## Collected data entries
----------

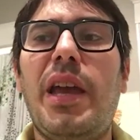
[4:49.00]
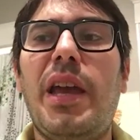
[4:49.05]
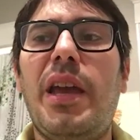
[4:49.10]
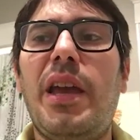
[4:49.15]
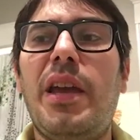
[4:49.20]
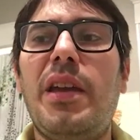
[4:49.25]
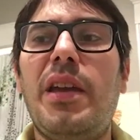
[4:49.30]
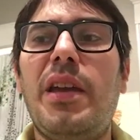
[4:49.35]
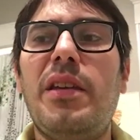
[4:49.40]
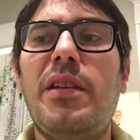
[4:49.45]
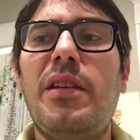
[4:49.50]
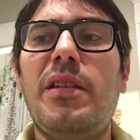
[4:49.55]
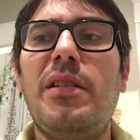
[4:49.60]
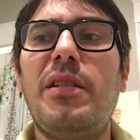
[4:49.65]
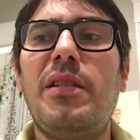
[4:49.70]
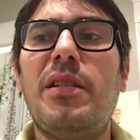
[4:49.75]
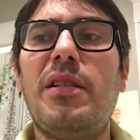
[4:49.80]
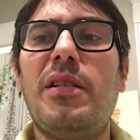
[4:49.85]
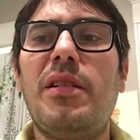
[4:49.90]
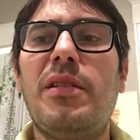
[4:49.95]

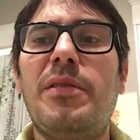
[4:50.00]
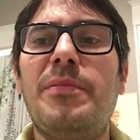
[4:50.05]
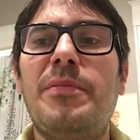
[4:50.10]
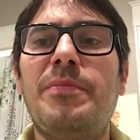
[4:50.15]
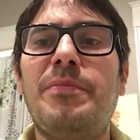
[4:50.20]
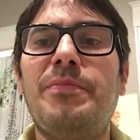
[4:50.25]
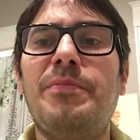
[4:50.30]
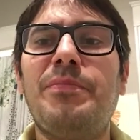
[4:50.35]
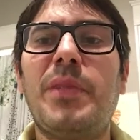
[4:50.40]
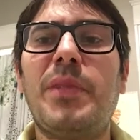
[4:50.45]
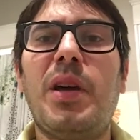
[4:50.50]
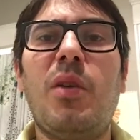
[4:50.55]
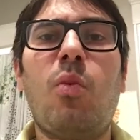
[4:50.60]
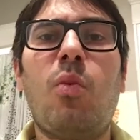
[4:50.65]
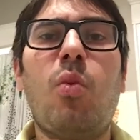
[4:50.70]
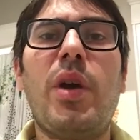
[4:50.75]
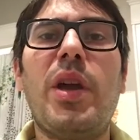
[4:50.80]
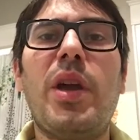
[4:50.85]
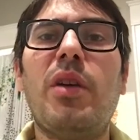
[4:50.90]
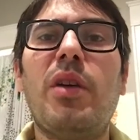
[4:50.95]
a
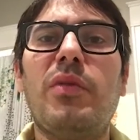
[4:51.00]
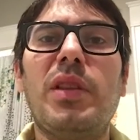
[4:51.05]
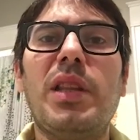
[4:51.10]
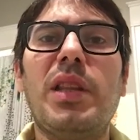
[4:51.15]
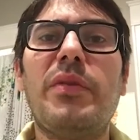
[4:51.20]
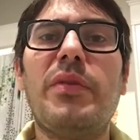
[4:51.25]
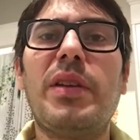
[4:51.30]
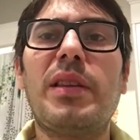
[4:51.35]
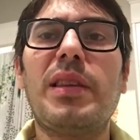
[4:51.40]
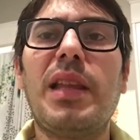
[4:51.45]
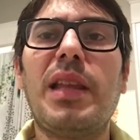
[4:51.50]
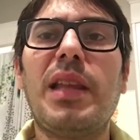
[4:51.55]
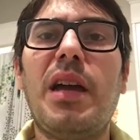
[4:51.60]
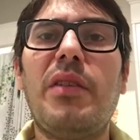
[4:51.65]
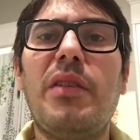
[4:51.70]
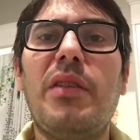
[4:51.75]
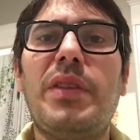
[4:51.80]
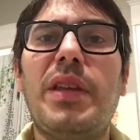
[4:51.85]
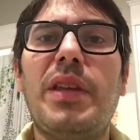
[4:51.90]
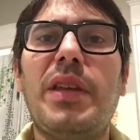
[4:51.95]
way of living
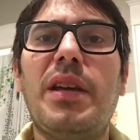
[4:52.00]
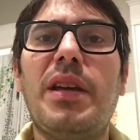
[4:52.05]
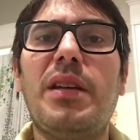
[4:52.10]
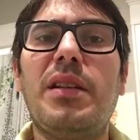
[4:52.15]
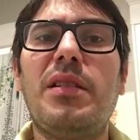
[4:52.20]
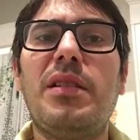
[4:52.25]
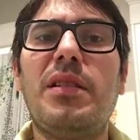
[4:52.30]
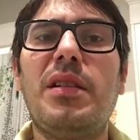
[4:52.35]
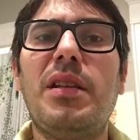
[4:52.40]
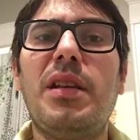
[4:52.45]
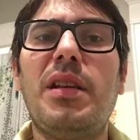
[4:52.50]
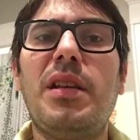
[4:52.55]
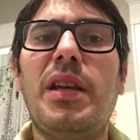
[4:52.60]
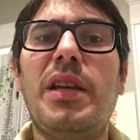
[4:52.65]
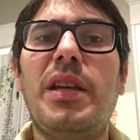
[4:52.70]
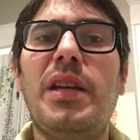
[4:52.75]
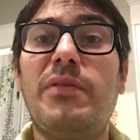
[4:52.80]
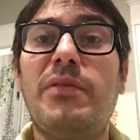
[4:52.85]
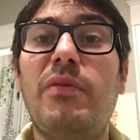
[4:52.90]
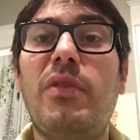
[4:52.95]
life that
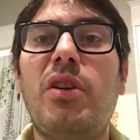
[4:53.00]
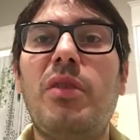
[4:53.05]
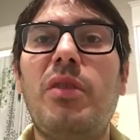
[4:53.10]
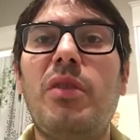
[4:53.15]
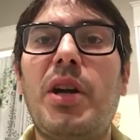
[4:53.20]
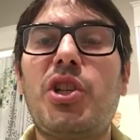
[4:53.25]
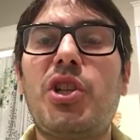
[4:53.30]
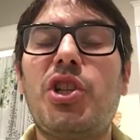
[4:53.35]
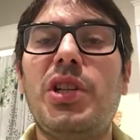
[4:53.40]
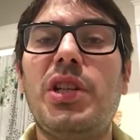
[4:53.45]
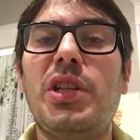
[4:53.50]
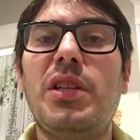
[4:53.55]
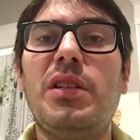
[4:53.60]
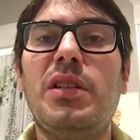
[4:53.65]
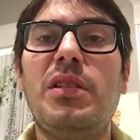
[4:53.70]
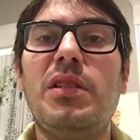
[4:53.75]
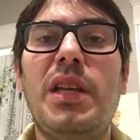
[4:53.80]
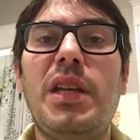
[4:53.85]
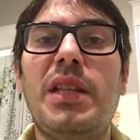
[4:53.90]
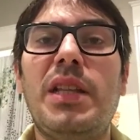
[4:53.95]
it's very much
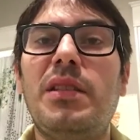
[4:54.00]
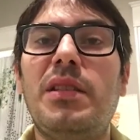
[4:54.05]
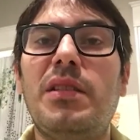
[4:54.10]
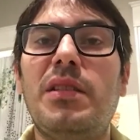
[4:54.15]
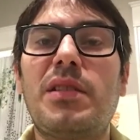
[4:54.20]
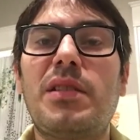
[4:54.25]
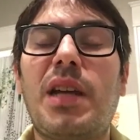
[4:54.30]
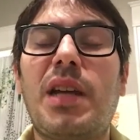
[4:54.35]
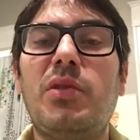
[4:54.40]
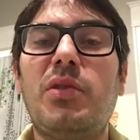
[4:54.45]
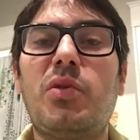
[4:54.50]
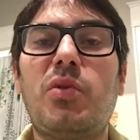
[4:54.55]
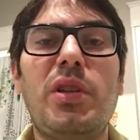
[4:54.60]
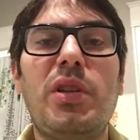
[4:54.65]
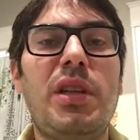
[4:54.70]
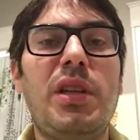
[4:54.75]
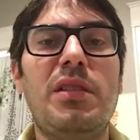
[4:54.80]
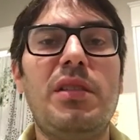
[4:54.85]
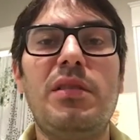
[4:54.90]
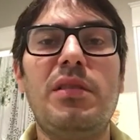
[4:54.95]
needed in this
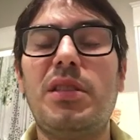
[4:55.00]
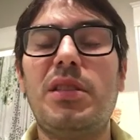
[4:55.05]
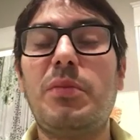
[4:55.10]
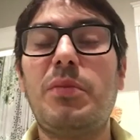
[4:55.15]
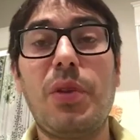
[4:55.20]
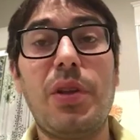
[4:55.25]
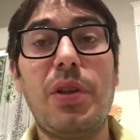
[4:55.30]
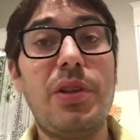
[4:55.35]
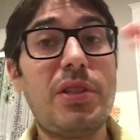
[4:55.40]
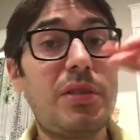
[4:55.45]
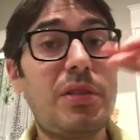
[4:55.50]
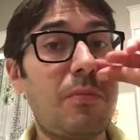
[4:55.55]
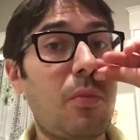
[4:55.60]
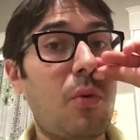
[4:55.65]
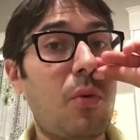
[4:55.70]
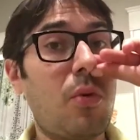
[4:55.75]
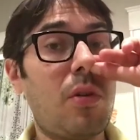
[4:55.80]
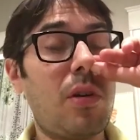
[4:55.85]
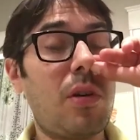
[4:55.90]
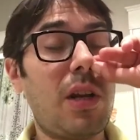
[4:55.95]
country, in this place,
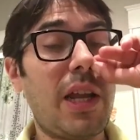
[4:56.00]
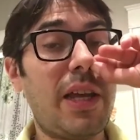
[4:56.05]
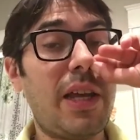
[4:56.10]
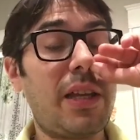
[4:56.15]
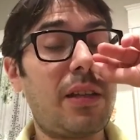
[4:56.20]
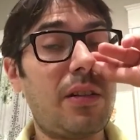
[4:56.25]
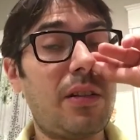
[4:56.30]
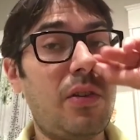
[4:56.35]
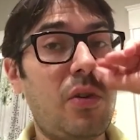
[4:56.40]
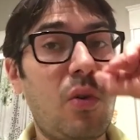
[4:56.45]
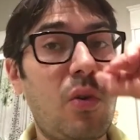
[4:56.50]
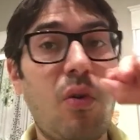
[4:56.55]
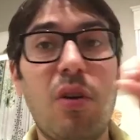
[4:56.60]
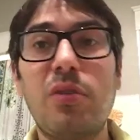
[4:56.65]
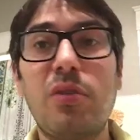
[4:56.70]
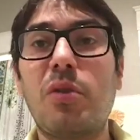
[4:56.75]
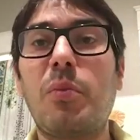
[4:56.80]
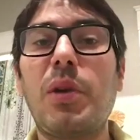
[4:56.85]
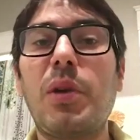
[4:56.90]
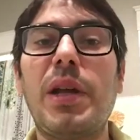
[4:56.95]
more like no
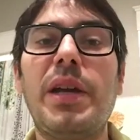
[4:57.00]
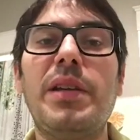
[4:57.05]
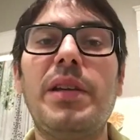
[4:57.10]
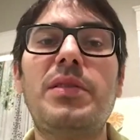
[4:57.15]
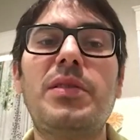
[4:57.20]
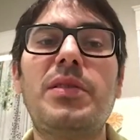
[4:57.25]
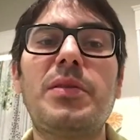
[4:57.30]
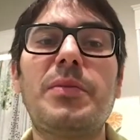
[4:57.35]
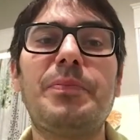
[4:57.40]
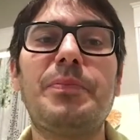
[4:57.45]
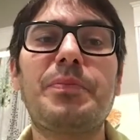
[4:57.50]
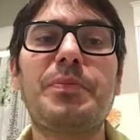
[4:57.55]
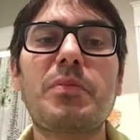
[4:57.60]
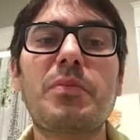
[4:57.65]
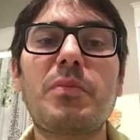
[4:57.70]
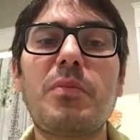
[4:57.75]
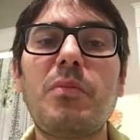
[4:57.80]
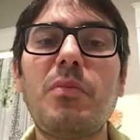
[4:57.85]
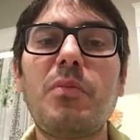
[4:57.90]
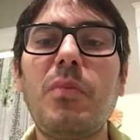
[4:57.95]
other place.
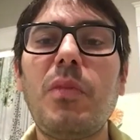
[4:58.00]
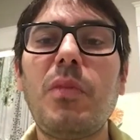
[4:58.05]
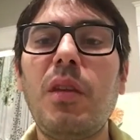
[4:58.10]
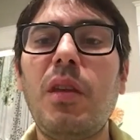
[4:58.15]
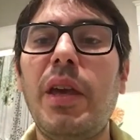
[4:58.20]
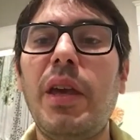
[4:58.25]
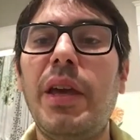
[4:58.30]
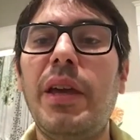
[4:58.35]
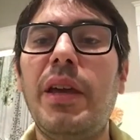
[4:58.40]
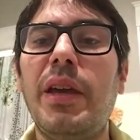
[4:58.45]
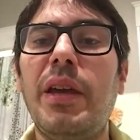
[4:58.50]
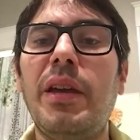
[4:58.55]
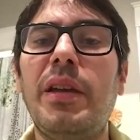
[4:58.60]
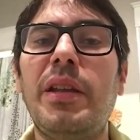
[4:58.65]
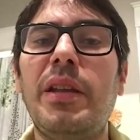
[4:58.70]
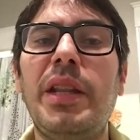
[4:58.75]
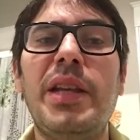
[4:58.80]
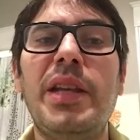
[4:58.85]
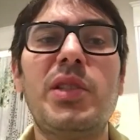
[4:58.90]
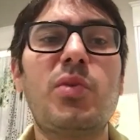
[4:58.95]

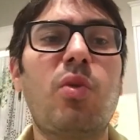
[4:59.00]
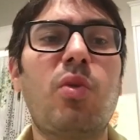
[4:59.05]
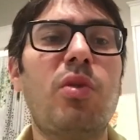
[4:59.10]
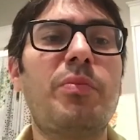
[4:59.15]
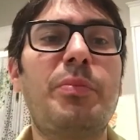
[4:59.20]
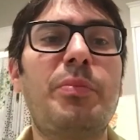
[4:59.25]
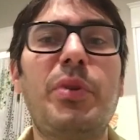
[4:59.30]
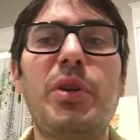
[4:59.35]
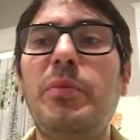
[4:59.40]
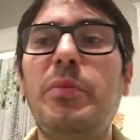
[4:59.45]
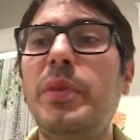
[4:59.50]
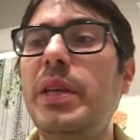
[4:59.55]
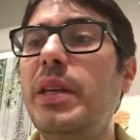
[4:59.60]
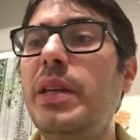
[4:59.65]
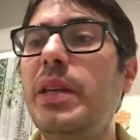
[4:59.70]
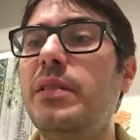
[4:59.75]
And it's what put me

----------

Write out every line above exactly, minus images.

[4:49.00]
[4:49.05]
[4:49.10]
[4:49.15]
[4:49.20]
[4:49.25]
[4:49.30]
[4:49.35]
[4:49.40]
[4:49.45]
[4:49.50]
[4:49.55]
[4:49.60]
[4:49.65]
[4:49.70]
[4:49.75]
[4:49.80]
[4:49.85]
[4:49.90]
[4:49.95]

[4:50.00]
[4:50.05]
[4:50.10]
[4:50.15]
[4:50.20]
[4:50.25]
[4:50.30]
[4:50.35]
[4:50.40]
[4:50.45]
[4:50.50]
[4:50.55]
[4:50.60]
[4:50.65]
[4:50.70]
[4:50.75]
[4:50.80]
[4:50.85]
[4:50.90]
[4:50.95]
a
[4:51.00]
[4:51.05]
[4:51.10]
[4:51.15]
[4:51.20]
[4:51.25]
[4:51.30]
[4:51.35]
[4:51.40]
[4:51.45]
[4:51.50]
[4:51.55]
[4:51.60]
[4:51.65]
[4:51.70]
[4:51.75]
[4:51.80]
[4:51.85]
[4:51.90]
[4:51.95]
way of living
[4:52.00]
[4:52.05]
[4:52.10]
[4:52.15]
[4:52.20]
[4:52.25]
[4:52.30]
[4:52.35]
[4:52.40]
[4:52.45]
[4:52.50]
[4:52.55]
[4:52.60]
[4:52.65]
[4:52.70]
[4:52.75]
[4:52.80]
[4:52.85]
[4:52.90]
[4:52.95]
life that
[4:53.00]
[4:53.05]
[4:53.10]
[4:53.15]
[4:53.20]
[4:53.25]
[4:53.30]
[4:53.35]
[4:53.40]
[4:53.45]
[4:53.50]
[4:53.55]
[4:53.60]
[4:53.65]
[4:53.70]
[4:53.75]
[4:53.80]
[4:53.85]
[4:53.90]
[4:53.95]
it's very much
[4:54.00]
[4:54.05]
[4:54.10]
[4:54.15]
[4:54.20]
[4:54.25]
[4:54.30]
[4:54.35]
[4:54.40]
[4:54.45]
[4:54.50]
[4:54.55]
[4:54.60]
[4:54.65]
[4:54.70]
[4:54.75]
[4:54.80]
[4:54.85]
[4:54.90]
[4:54.95]
needed in this
[4:55.00]
[4:55.05]
[4:55.10]
[4:55.15]
[4:55.20]
[4:55.25]
[4:55.30]
[4:55.35]
[4:55.40]
[4:55.45]
[4:55.50]
[4:55.55]
[4:55.60]
[4:55.65]
[4:55.70]
[4:55.75]
[4:55.80]
[4:55.85]
[4:55.90]
[4:55.95]
country, in this place,
[4:56.00]
[4:56.05]
[4:56.10]
[4:56.15]
[4:56.20]
[4:56.25]
[4:56.30]
[4:56.35]
[4:56.40]
[4:56.45]
[4:56.50]
[4:56.55]
[4:56.60]
[4:56.65]
[4:56.70]
[4:56.75]
[4:56.80]
[4:56.85]
[4:56.90]
[4:56.95]
more like no
[4:57.00]
[4:57.05]
[4:57.10]
[4:57.15]
[4:57.20]
[4:57.25]
[4:57.30]
[4:57.35]
[4:57.40]
[4:57.45]
[4:57.50]
[4:57.55]
[4:57.60]
[4:57.65]
[4:57.70]
[4:57.75]
[4:57.80]
[4:57.85]
[4:57.90]
[4:57.95]
other place.
[4:58.00]
[4:58.05]
[4:58.10]
[4:58.15]
[4:58.20]
[4:58.25]
[4:58.30]
[4:58.35]
[4:58.40]
[4:58.45]
[4:58.50]
[4:58.55]
[4:58.60]
[4:58.65]
[4:58.70]
[4:58.75]
[4:58.80]
[4:58.85]
[4:58.90]
[4:58.95]

[4:59.00]
[4:59.05]
[4:59.10]
[4:59.15]
[4:59.20]
[4:59.25]
[4:59.30]
[4:59.35]
[4:59.40]
[4:59.45]
[4:59.50]
[4:59.55]
[4:59.60]
[4:59.65]
[4:59.70]
[4:59.75]
And it's what put me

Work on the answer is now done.